Bravo explains "Currently there is no scientific consensus for the turbulent spray atomization process in engineering applications and hence it remains an outstanding problem in multi-phase flows. This has been hindered in part by the well known inaccessibility of the near nozzle optically thick region. As a result, coarse models and approximations have been used to simulate spray breakup which do not correctly represent the physics. Direct numerical simulations, as proposed in this work, are aimed at studying the fundamental mechanisms in regions where experimental access and analysis is difficult.

"These simulations will provide the full four-dimensional data with sufficient spatial and temporal resolution to enable analytical investigations. The large-scale simulations proposed will help understand the underlying physics of the turbulent atomization and mixing processes with the goal of improving energy combustion systems. This research has the potential to make aerial and ground combat vehicles lighter and more fuel-efficient further enabling the Soldier with a more reliable system. This high fidelity approach sets a demanding computational cost emerging from the flow physics and interphase micro structure dynamics and we're honored to have been awarded a FRONTIER project."
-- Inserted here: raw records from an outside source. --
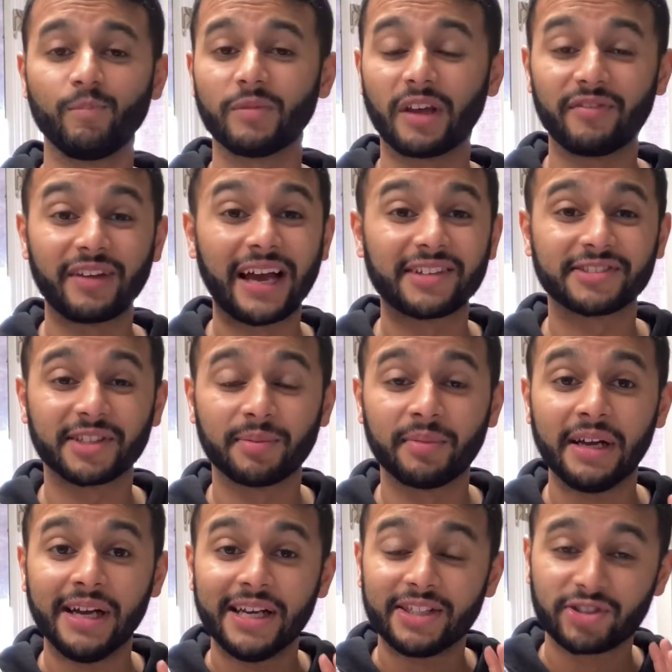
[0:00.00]
I've got some
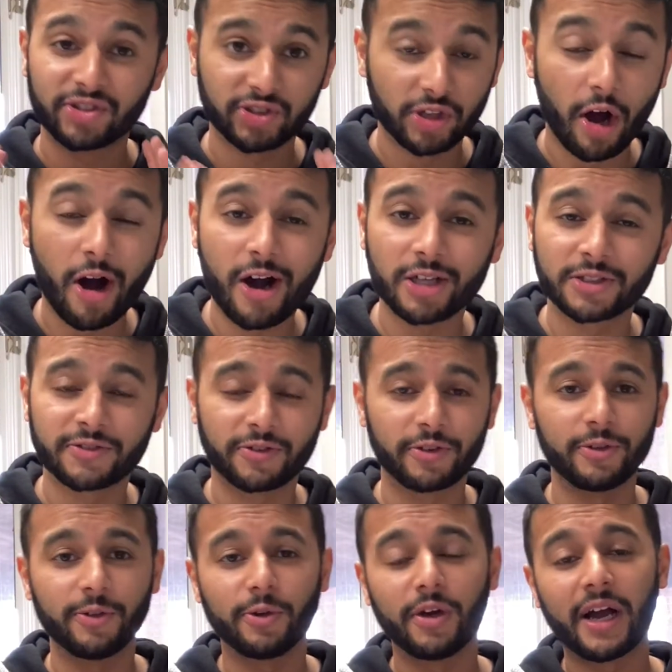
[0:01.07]
songs for
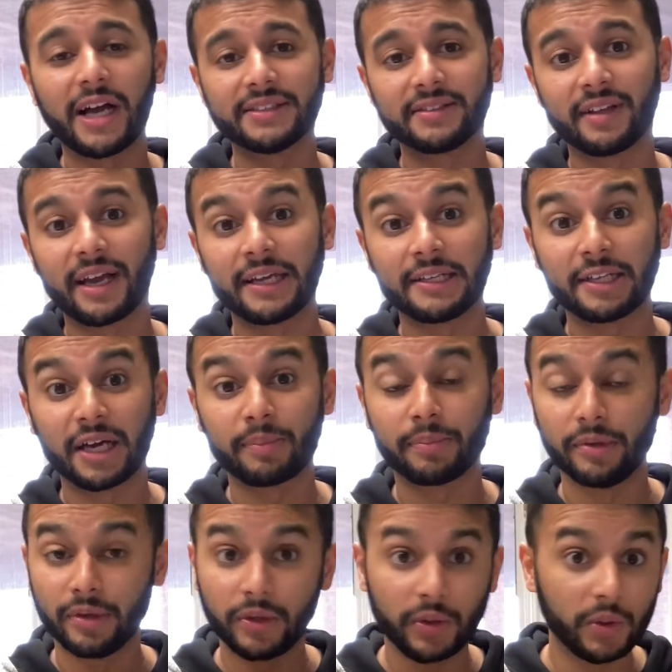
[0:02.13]
you guys lined up,
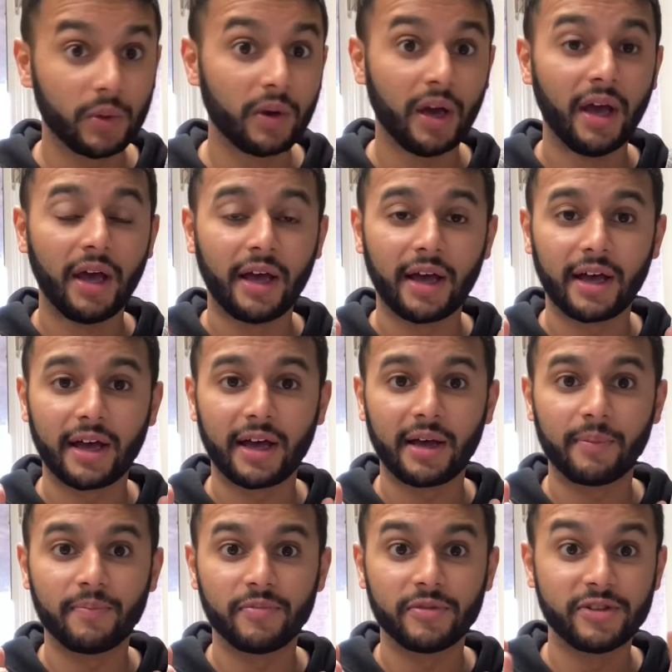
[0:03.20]
new, uh,
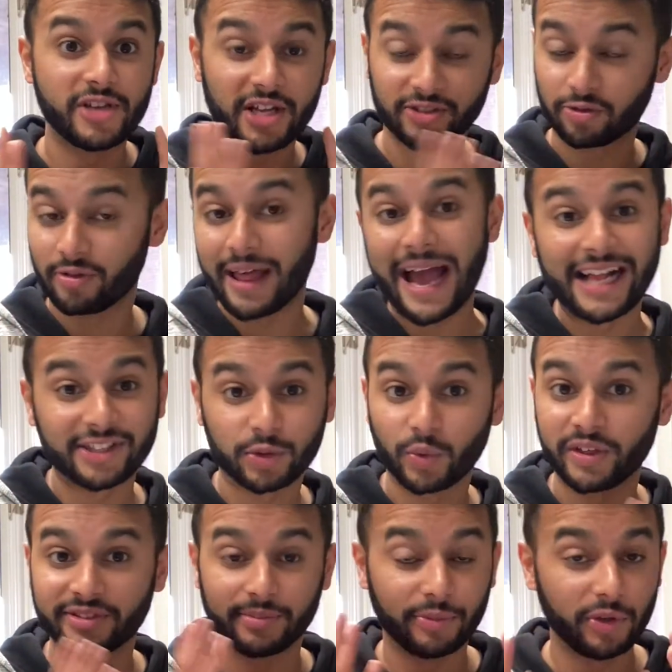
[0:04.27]
just last
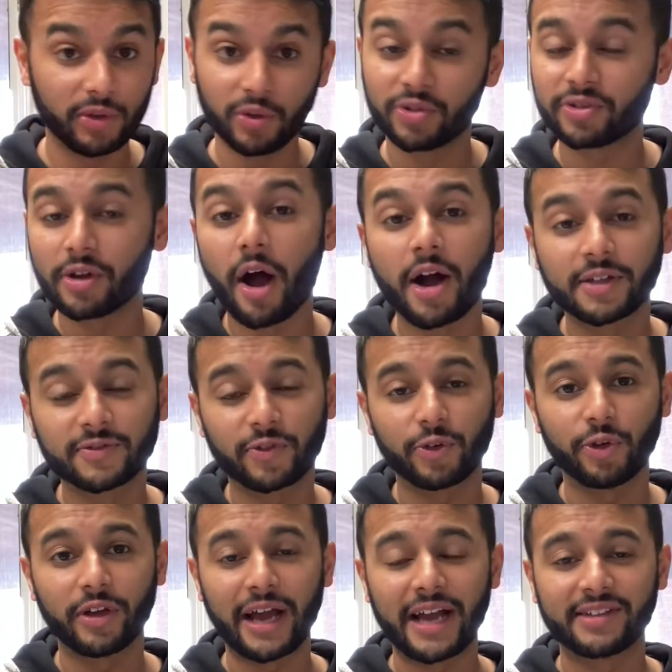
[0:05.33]
week, some new songs for
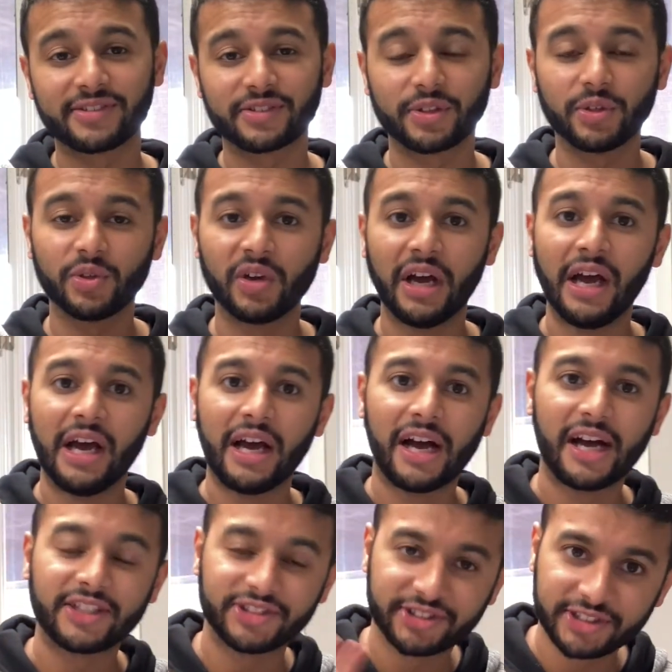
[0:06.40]
you guys to
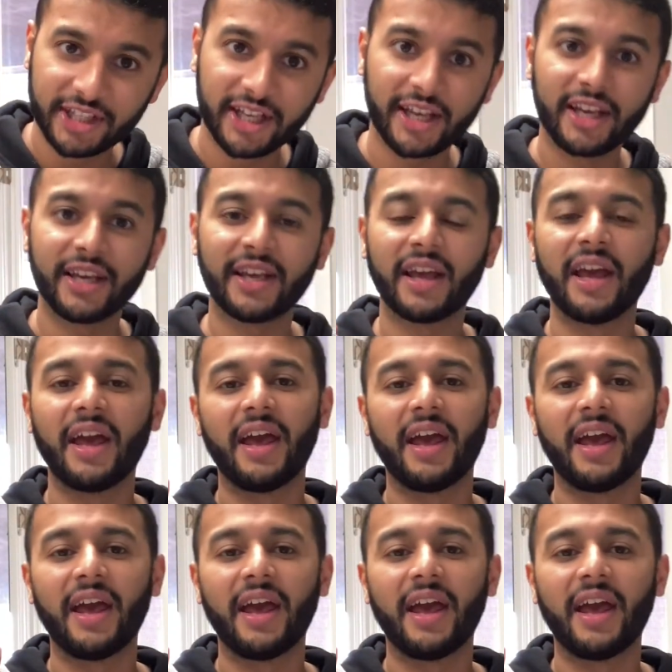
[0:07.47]
uh, sing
During the award's 2013 inaugural year, FRONTIER Awards were presented to the U.S. Air Force Research Laboratory to pursue the calculation of fully-coupled, high fidelity fluid-thermal-structural responses of vehicles in high mach number flight, and to the University of Massachusetts-Amherst, working on behalf of the Office of Naval Research, to perform simulations to aid in the study of the evolution of turbulence at high Reynolds numbers relevant to engineering problems in the ocean or atmosphere.